Hey folks,

I’m getting the strangest behavior with CUFFT in the following code:

cuda_test( cudaMemcpy( Wh, Wh_u, (N/2)*sizeof(float), cudaMemcpyHostToDevice ), "go_psd -> cudaMemcpy" )

cuda_test( cudaMemcpy( zz, b_u, Nh*(Nb+1)*sizeof(float), cudaMemcpyHostToDevice ), "go_psd -> cudaMemcpy( zz )" );

all_initial_expand<<<NhNb_g,NhNb_b>>>( Nh, Nb, zz, px, Wh );

basictwiddle<<<Nh_g,Nh_b>>>( Nh, Nb, -M_PI/N, px );

debugt( "Pointer addresses: %p\n", px );

cublasSdot( Nh, Wh, 1, Wh, 1 );

cufft_test( cufftExecC2C( planC2C, px, px, CUFFT_FORWARD ), "go_psd -> cufft" );

As you can see, the cublasSdot call is a no-op; its result is discarded. However, if I remove it, cufftexecC2C() returns CUFFT_UNALIGNED_DATA errors! Why that call would change the result of the CUFFT call is beyond me. The value of the pointer ‘px’ is 0x5c00000, so it’s aligned on 256-byte boundaries. The CUBLAS call still affects the CUFFT call positively if I insert it before my custom kernels.

Any ideas? I don’t suspect memory overwrites for several reasons. First of all, this is the first code that does any computation. Prior to this, I’m simply allocating space for the data and the FFT plan, using a bisection approach to determine the largest possible batch size Nb. Secondly, with the call in place, I can verify with CPU calculation that the computations are correct.

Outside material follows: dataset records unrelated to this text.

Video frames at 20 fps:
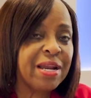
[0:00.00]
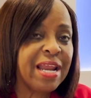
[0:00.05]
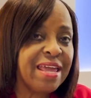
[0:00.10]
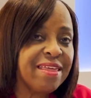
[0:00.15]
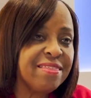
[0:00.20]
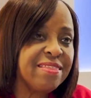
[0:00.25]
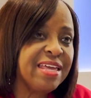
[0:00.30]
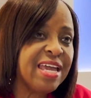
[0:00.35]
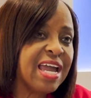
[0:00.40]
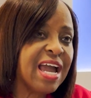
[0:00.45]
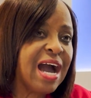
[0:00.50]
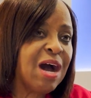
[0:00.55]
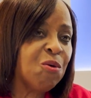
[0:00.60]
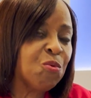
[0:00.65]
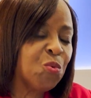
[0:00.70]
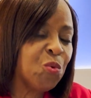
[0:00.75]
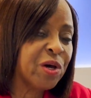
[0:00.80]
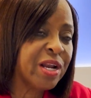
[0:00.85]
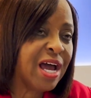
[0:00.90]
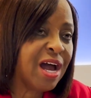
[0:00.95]
But I think
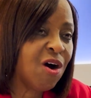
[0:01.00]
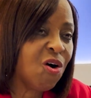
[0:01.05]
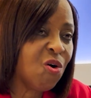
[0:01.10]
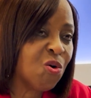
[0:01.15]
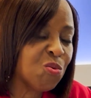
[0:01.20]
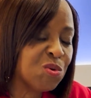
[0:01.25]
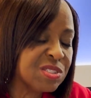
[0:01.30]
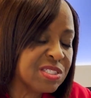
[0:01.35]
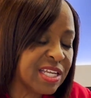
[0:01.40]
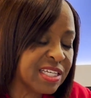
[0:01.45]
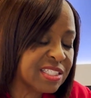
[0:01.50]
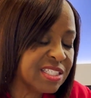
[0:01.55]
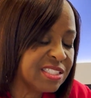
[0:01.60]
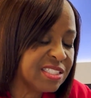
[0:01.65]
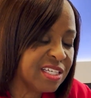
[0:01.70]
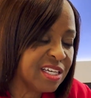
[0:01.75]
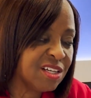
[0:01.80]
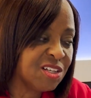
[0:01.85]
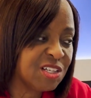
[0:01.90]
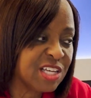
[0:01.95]
what I always like
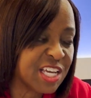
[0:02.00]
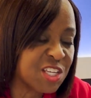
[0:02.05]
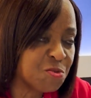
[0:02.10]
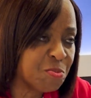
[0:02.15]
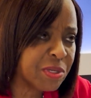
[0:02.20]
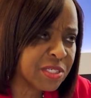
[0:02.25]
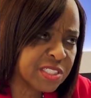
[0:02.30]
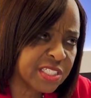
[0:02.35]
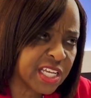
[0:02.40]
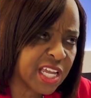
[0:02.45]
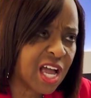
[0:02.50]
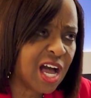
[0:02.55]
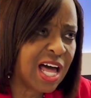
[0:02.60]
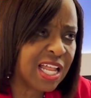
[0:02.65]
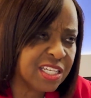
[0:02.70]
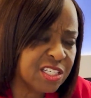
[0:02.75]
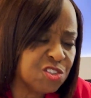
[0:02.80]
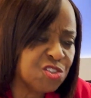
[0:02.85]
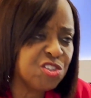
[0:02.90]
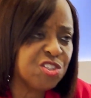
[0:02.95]
to tell, especially
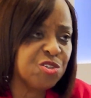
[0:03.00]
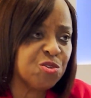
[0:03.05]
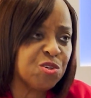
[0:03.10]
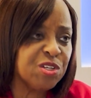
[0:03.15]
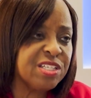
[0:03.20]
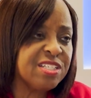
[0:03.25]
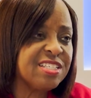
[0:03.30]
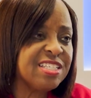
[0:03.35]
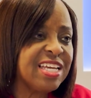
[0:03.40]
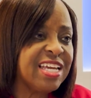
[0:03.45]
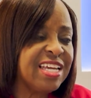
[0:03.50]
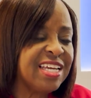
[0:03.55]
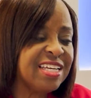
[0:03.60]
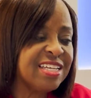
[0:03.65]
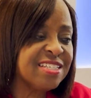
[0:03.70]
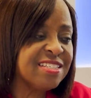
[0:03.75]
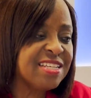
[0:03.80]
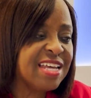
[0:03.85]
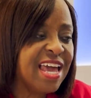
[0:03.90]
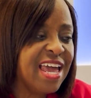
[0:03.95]
college students,
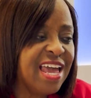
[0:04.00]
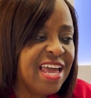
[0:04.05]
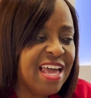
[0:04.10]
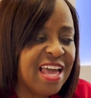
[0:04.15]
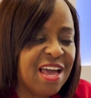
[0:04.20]
is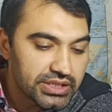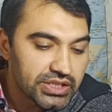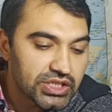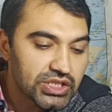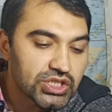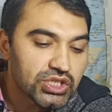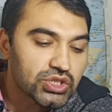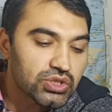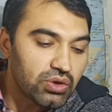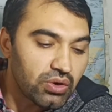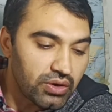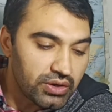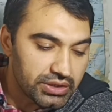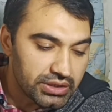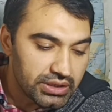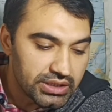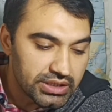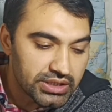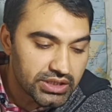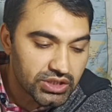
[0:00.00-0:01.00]

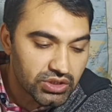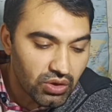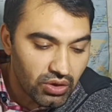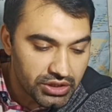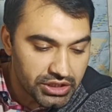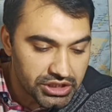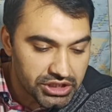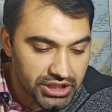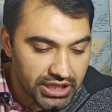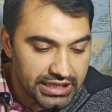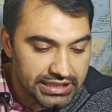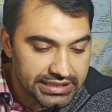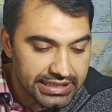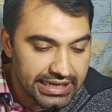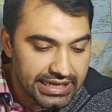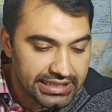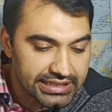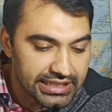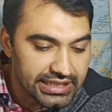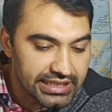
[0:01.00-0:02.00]
Scottish
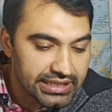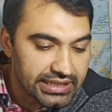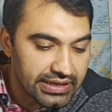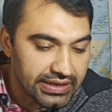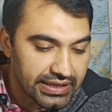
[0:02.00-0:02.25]
intellect andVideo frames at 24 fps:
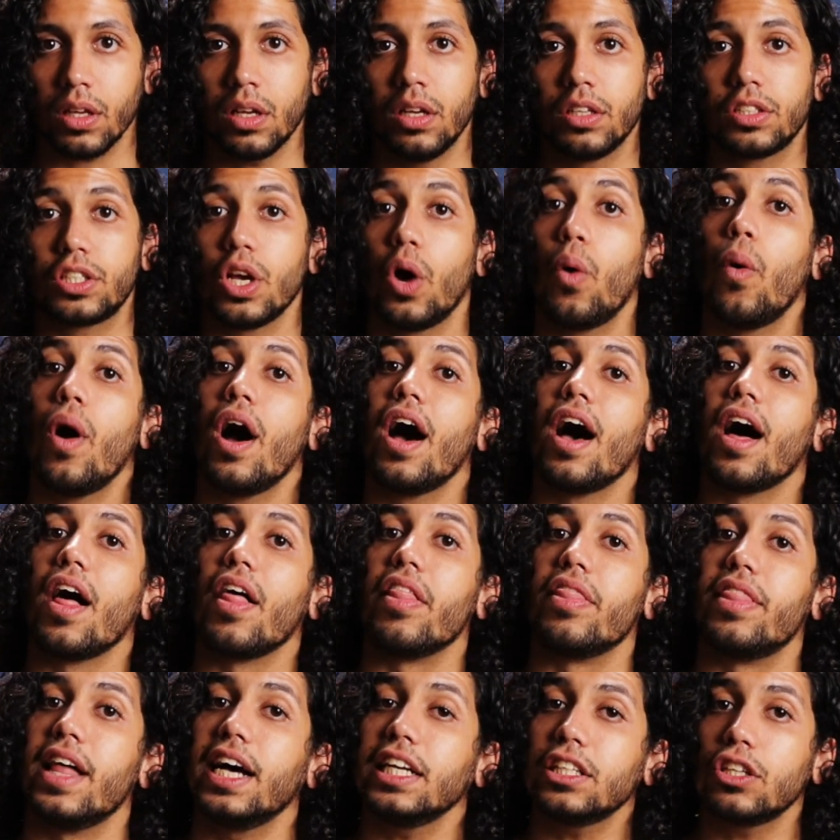So
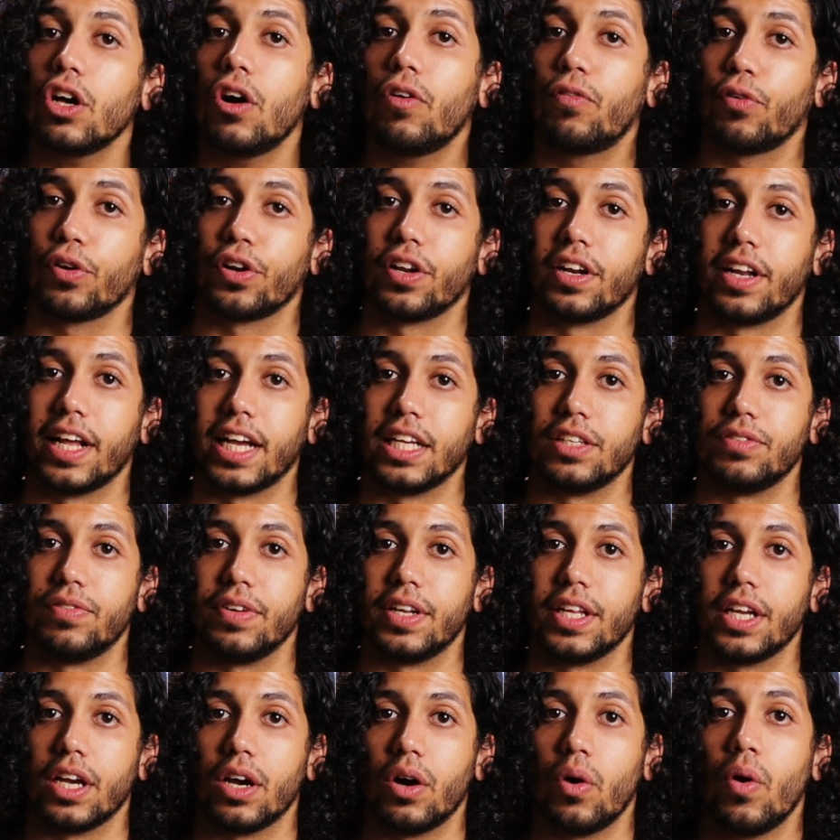that's all for today's
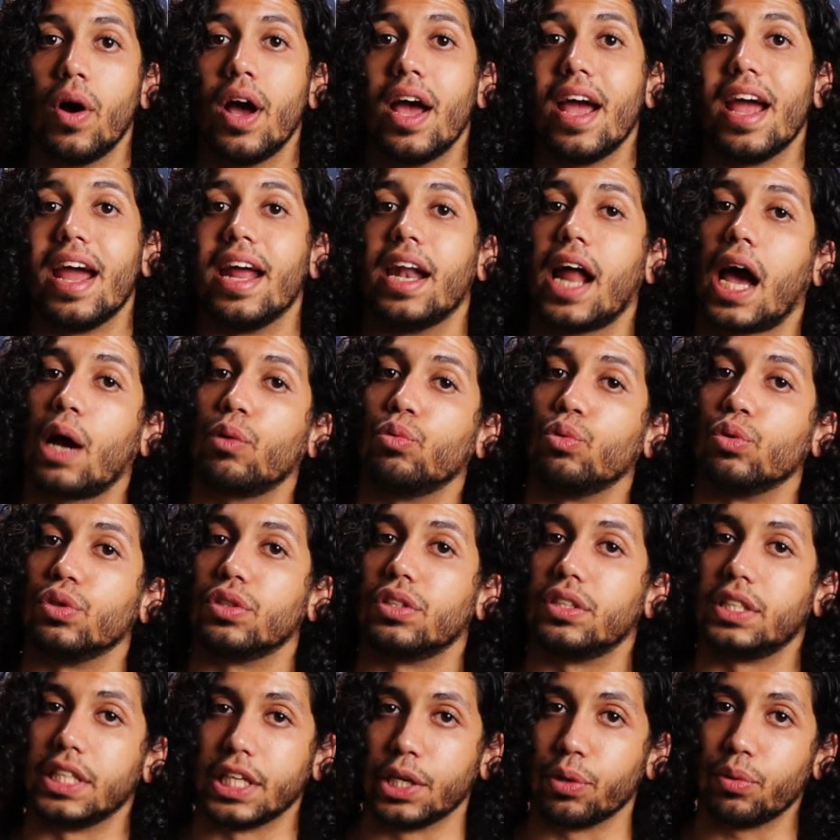video, and I will
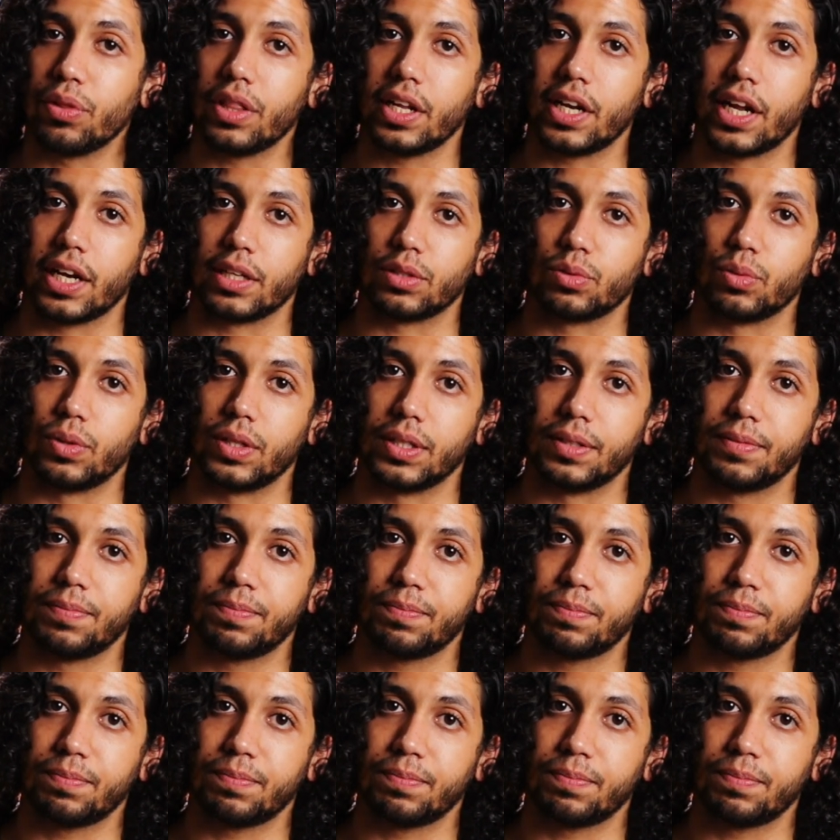see you in the next one.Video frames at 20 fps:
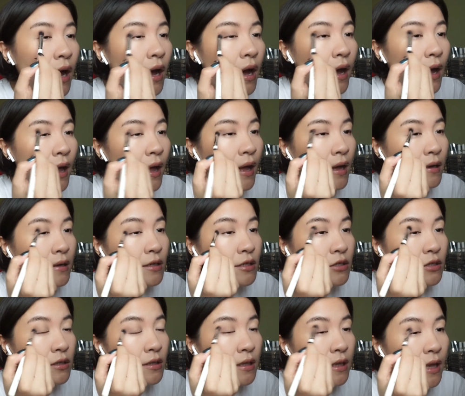I
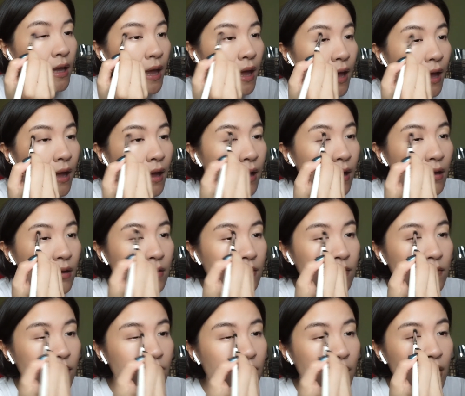actually have
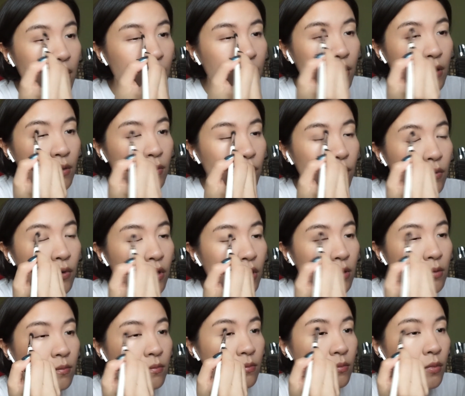very
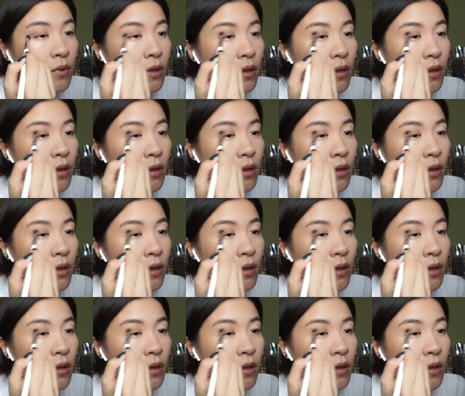warm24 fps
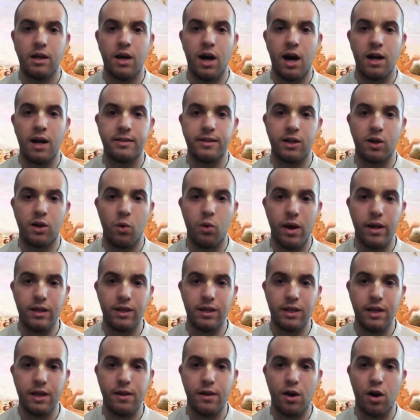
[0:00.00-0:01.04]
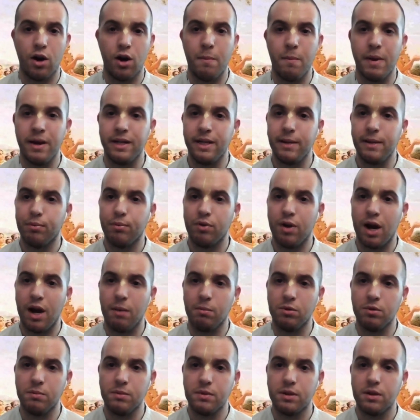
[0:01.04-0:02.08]
Consequently, there are many
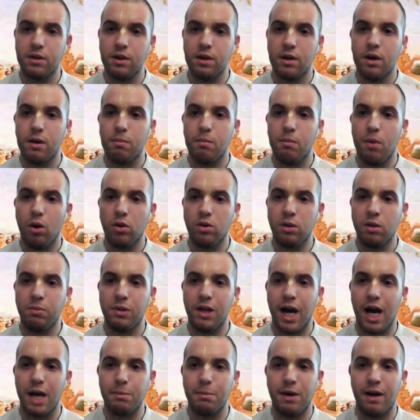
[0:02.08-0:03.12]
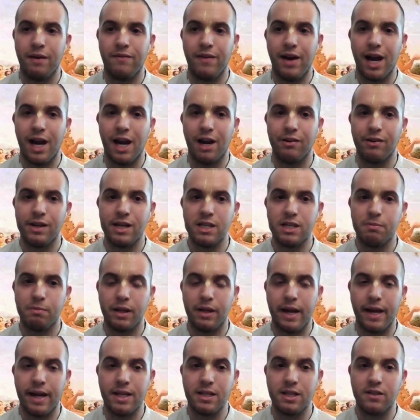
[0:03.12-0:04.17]
problems multiplied by various
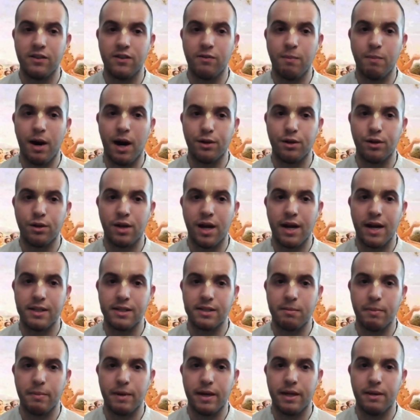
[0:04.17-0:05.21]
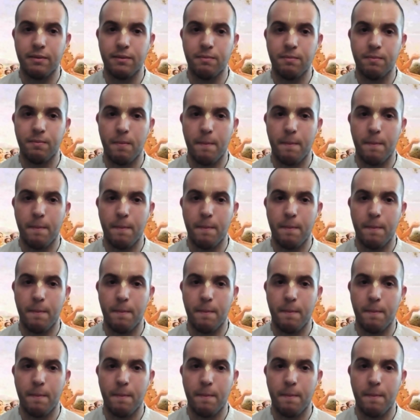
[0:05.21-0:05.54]
plans of modernized men.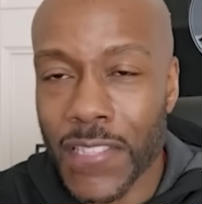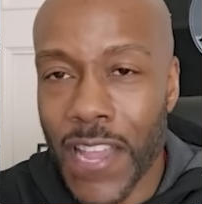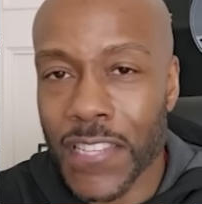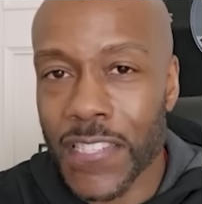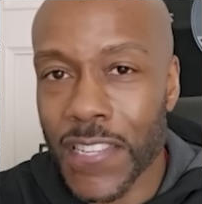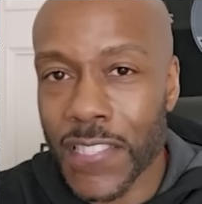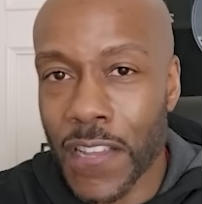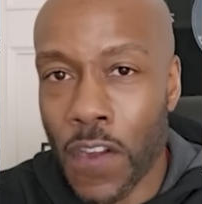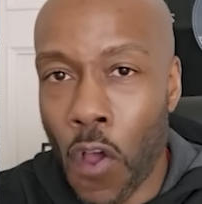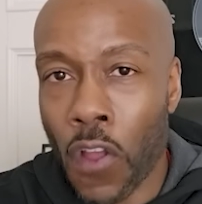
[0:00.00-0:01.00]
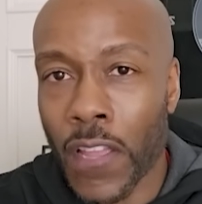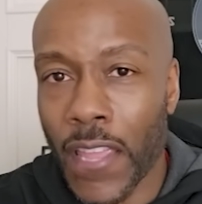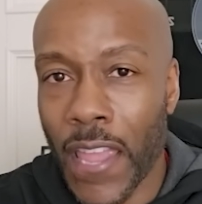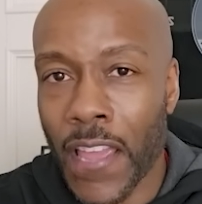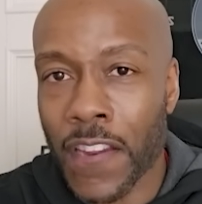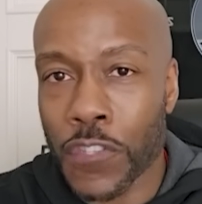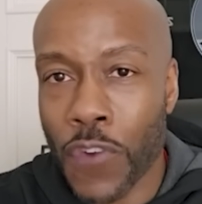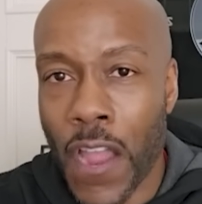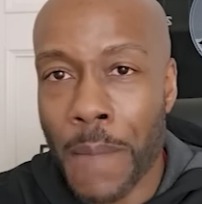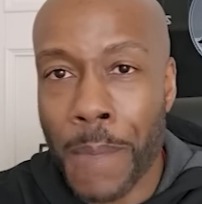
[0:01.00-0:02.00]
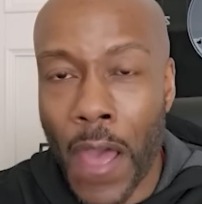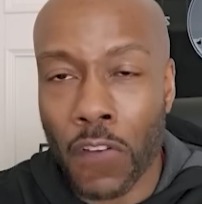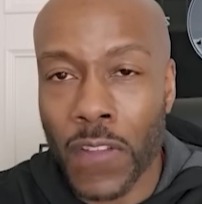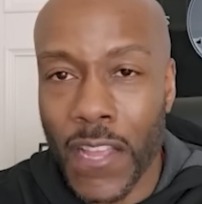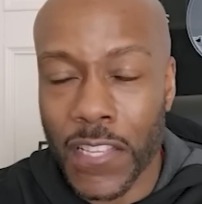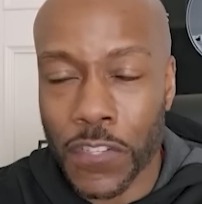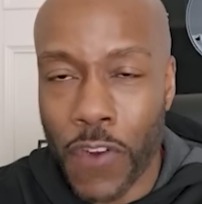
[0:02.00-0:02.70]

Texas has done all it can to try and bottleneck this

And of course, like I said, the pointer is aligned, so it shouldn’t be giving me CUFFT_UNALIGNED_DATA errors anyway—that is, unless the planC2C itself is unaligned, but that’s not my fault!

I’m seeing this on Mac OSX 10.6, latest CUDA 3.2 distribution, GeForce 9600M GT. N = 65536, Nb = 150. Here’s the deviceQuery output:

Device 0: "GeForce 9600M GT"

  CUDA Driver Version:                           3.20

  CUDA Runtime Version:                          3.20

  CUDA Capability Major/Minor version number:    1.1

  Total amount of global memory:                 536543232 bytes

  Multiprocessors x Cores/MP = Cores:            4 (MP) x 8 (Cores/MP) = 32 (Cores)

  Total amount of constant memory:               65536 bytes

  Total amount of shared memory per block:       16384 bytes

  Total number of registers available per block: 8192

  Warp size:                                     32

  Maximum number of threads per block:           512

  Maximum sizes of each dimension of a block:    512 x 512 x 64

  Maximum sizes of each dimension of a grid:     65535 x 65535 x 1

  Maximum memory pitch:                          2147483647 bytes

  Texture alignment:                             256 bytes

  Clock rate:                                    1.25 GHz

  Concurrent copy and execution:                 Yes

  Run time limit on kernels:                     Yes

  Integrated:                                    No

  Support host page-locked memory mapping:       Yes

  Compute mode:                                  Default (multiple host threads can use this device simultaneously)

  Concurrent kernel execution:                   No

  Device has ECC support enabled:                No

  Device is using TCC driver mode:               No

UPDATE: I’m getting the same CUFFT_UNALIGNED_DATA error on a Tesla C1060 on 64-bit CentOS 5.5, except it even occurs WITH the CUBLAS call.